• [Exercise instructions]:
The full set of lines below has to be duplicated exactly, with no picture kept.

• [Given data]:

..........

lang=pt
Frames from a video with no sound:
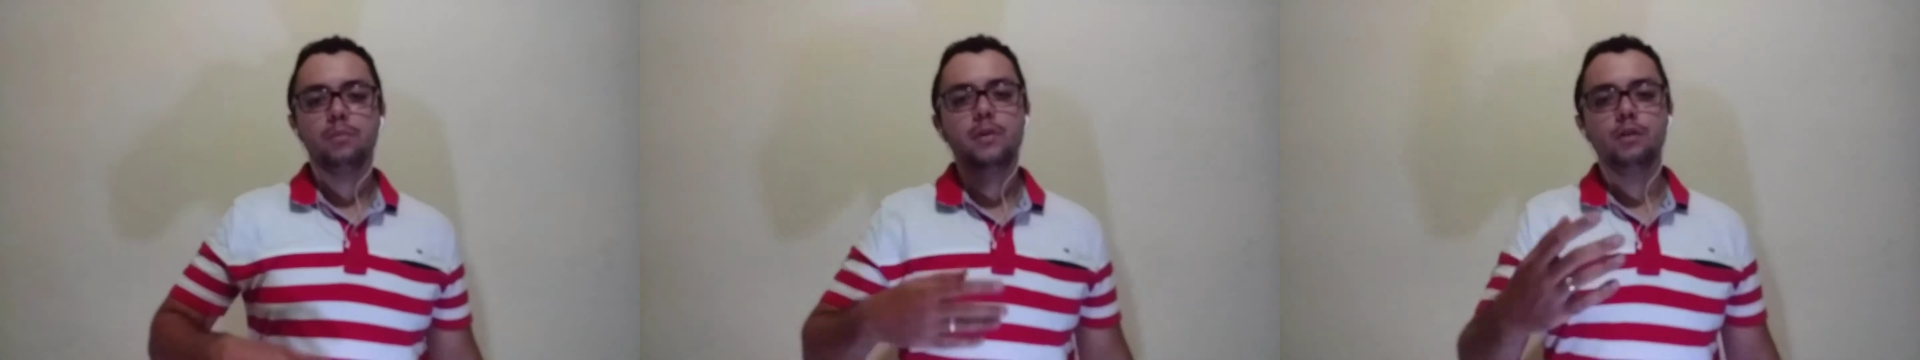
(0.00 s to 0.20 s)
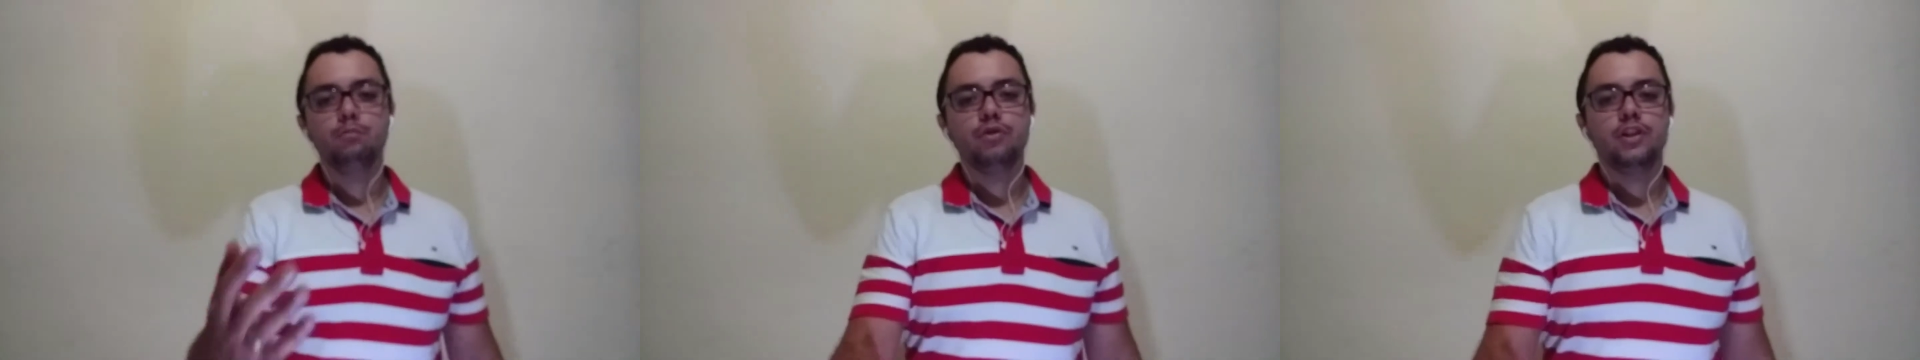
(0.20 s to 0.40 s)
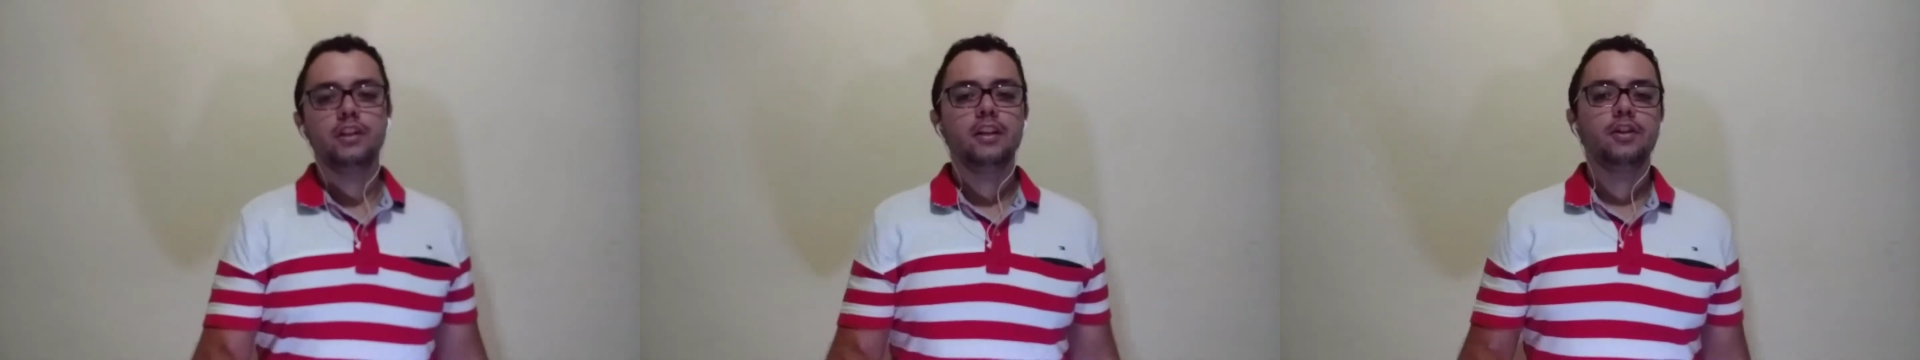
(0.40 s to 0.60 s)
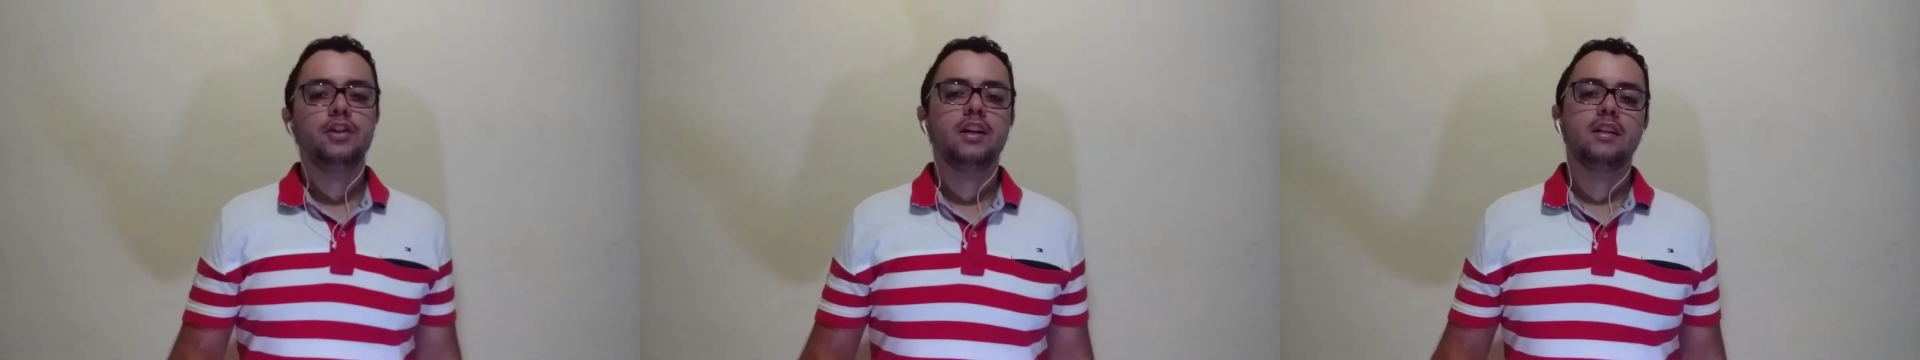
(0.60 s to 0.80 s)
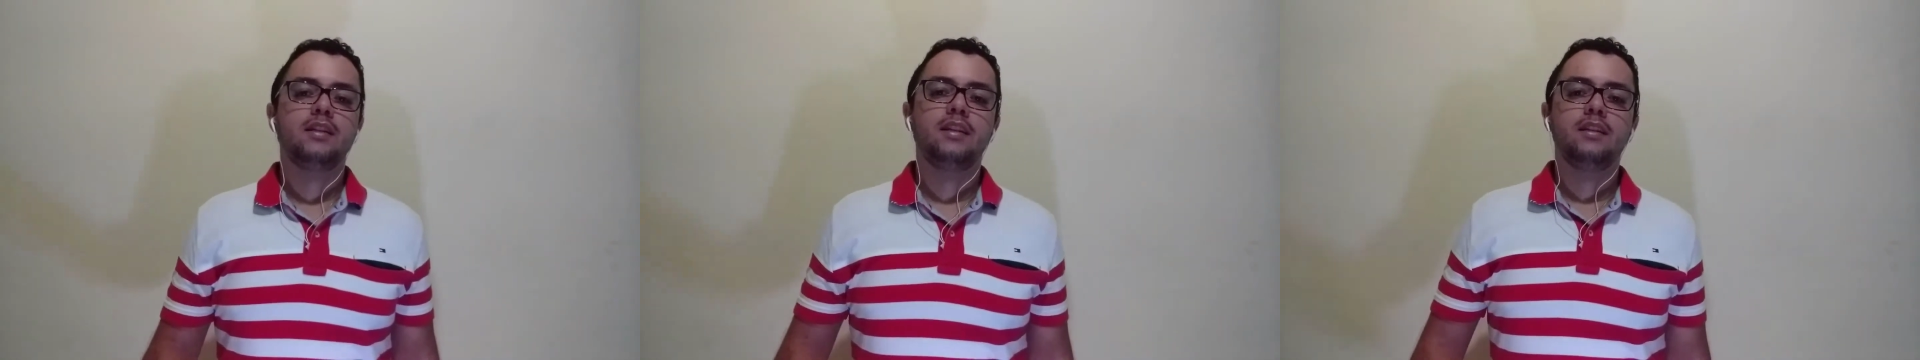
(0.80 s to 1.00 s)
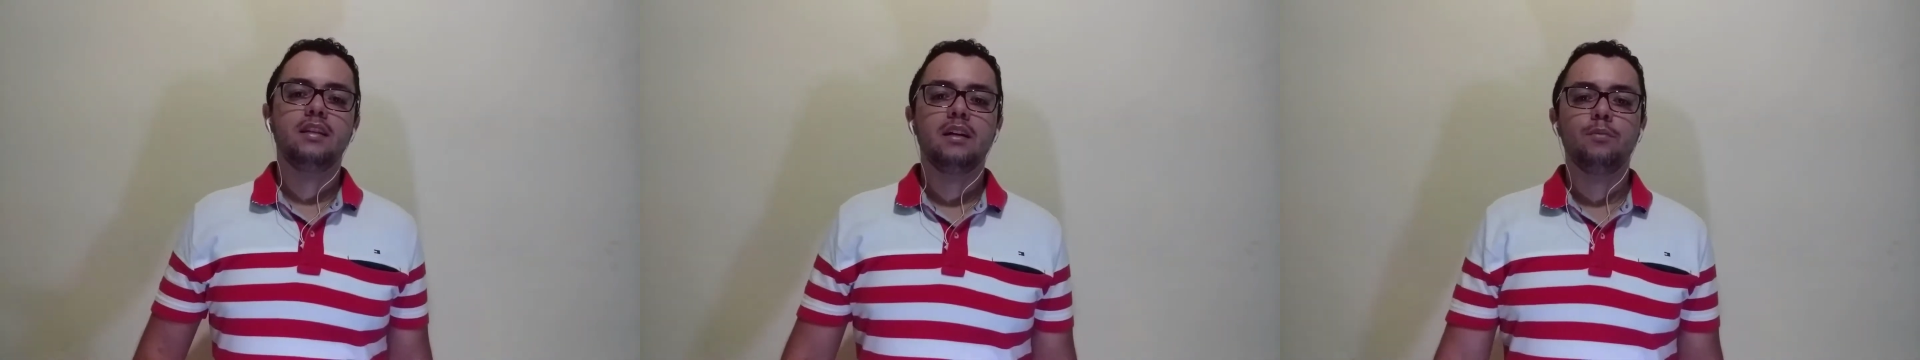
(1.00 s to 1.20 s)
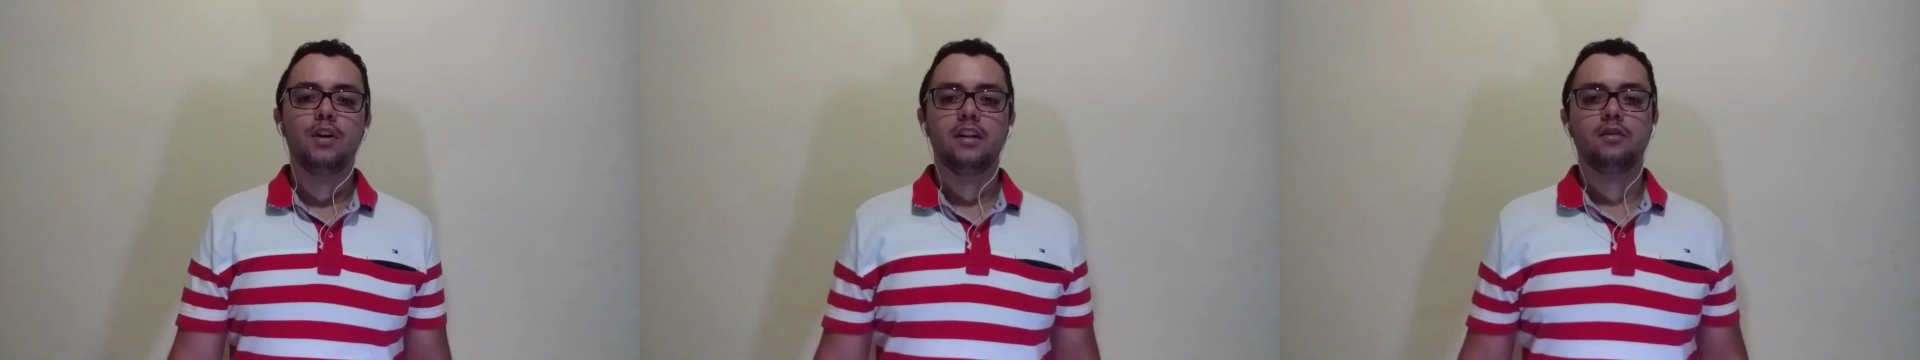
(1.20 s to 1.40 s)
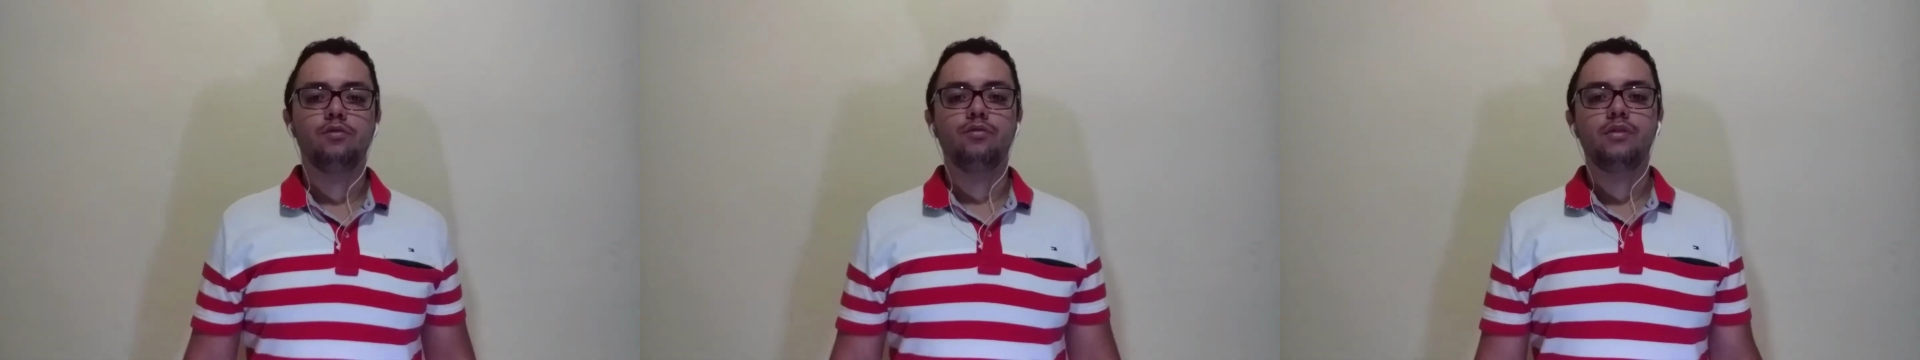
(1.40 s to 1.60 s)
também não podia deixar de citar
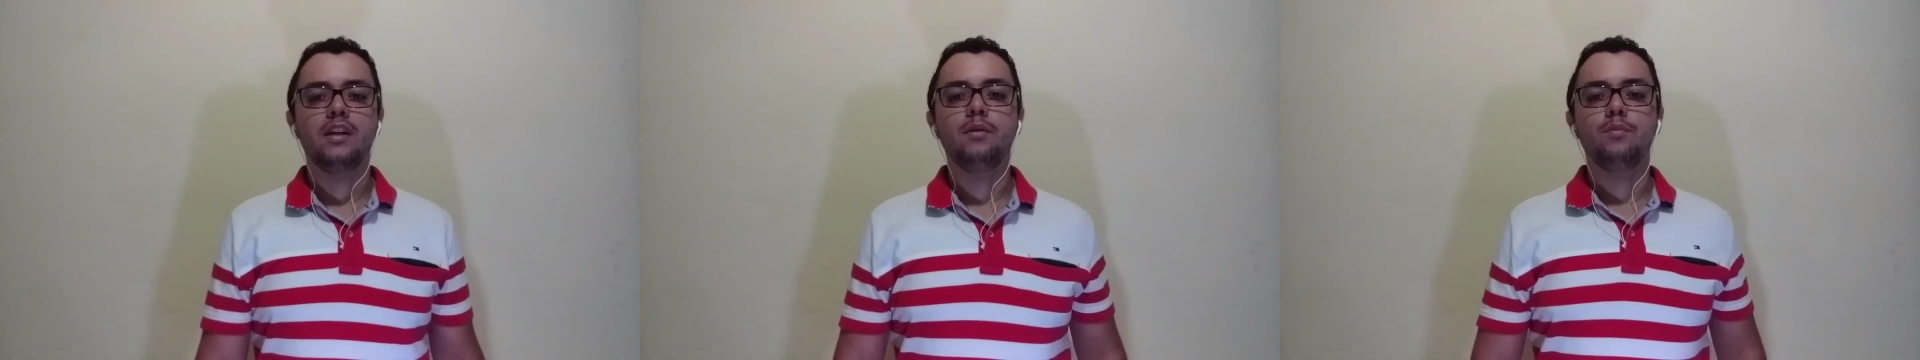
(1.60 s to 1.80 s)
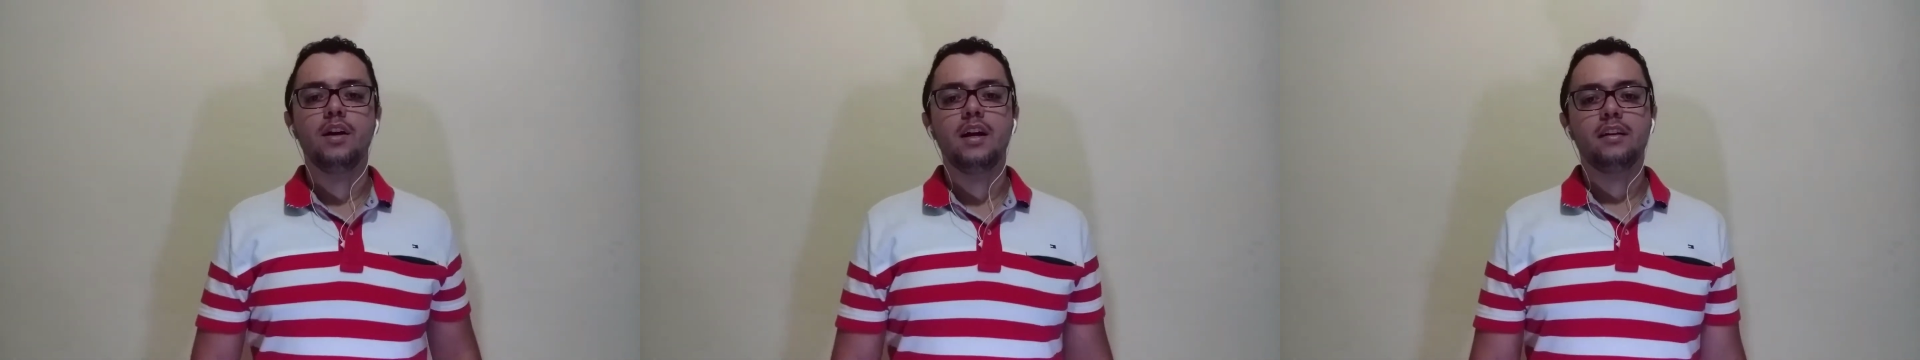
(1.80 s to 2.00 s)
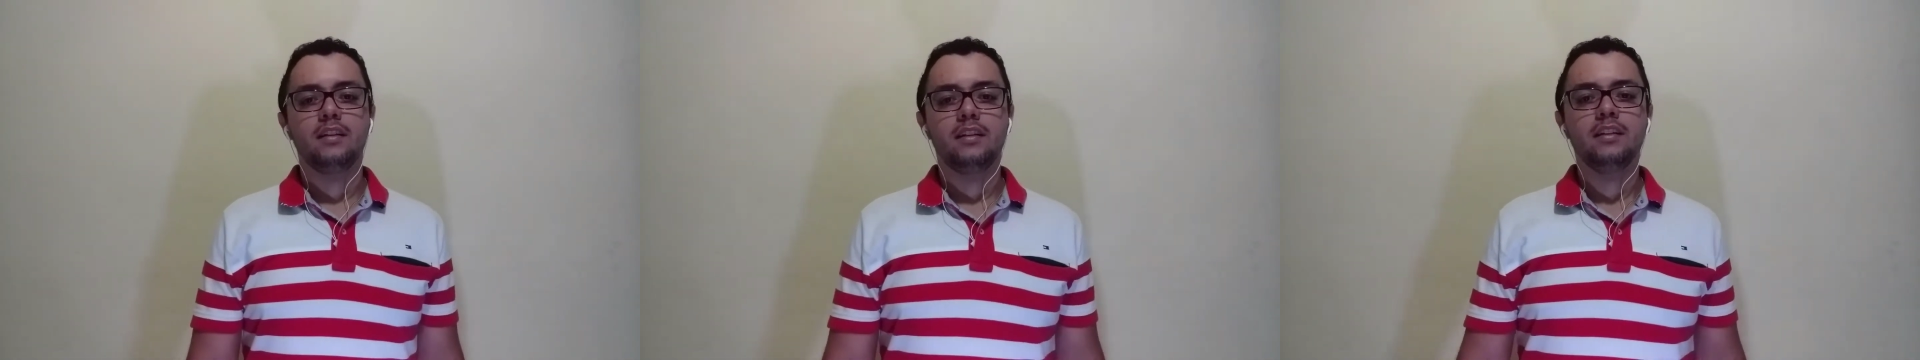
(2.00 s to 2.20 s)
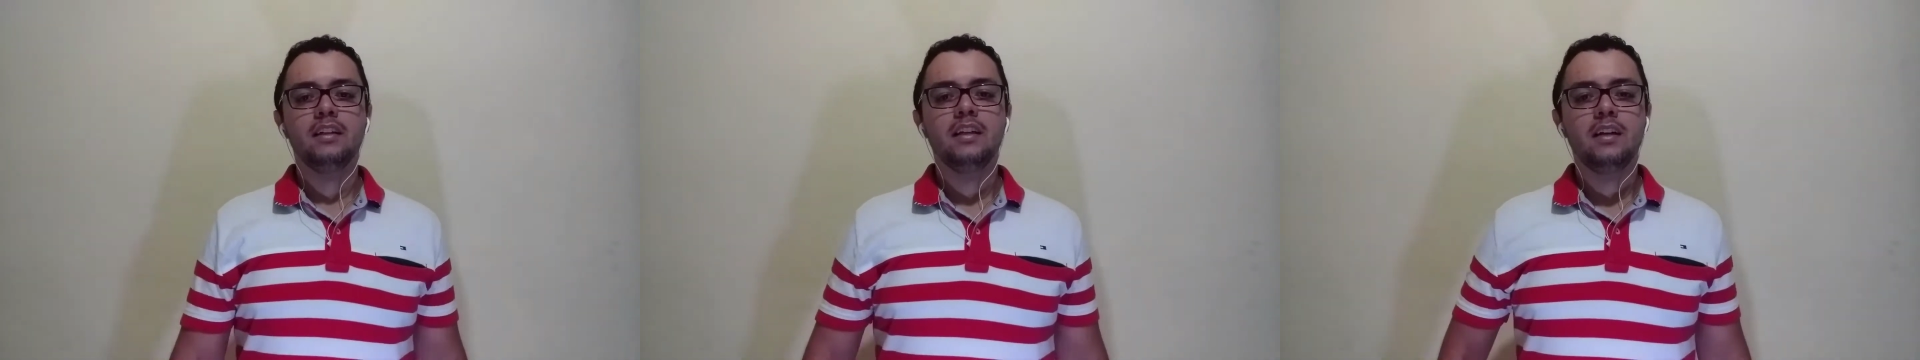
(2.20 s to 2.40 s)
Mark Zuckerberg.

..........

• [Exercise answer]:
lang=pt
Frames from a video with no sound:
(0.00 s to 0.20 s)
(0.20 s to 0.40 s)
(0.40 s to 0.60 s)
(0.60 s to 0.80 s)
(0.80 s to 1.00 s)
(1.00 s to 1.20 s)
(1.20 s to 1.40 s)
(1.40 s to 1.60 s)
também não podia deixar de citar
(1.60 s to 1.80 s)
(1.80 s to 2.00 s)
(2.00 s to 2.20 s)
(2.20 s to 2.40 s)
Mark Zuckerberg.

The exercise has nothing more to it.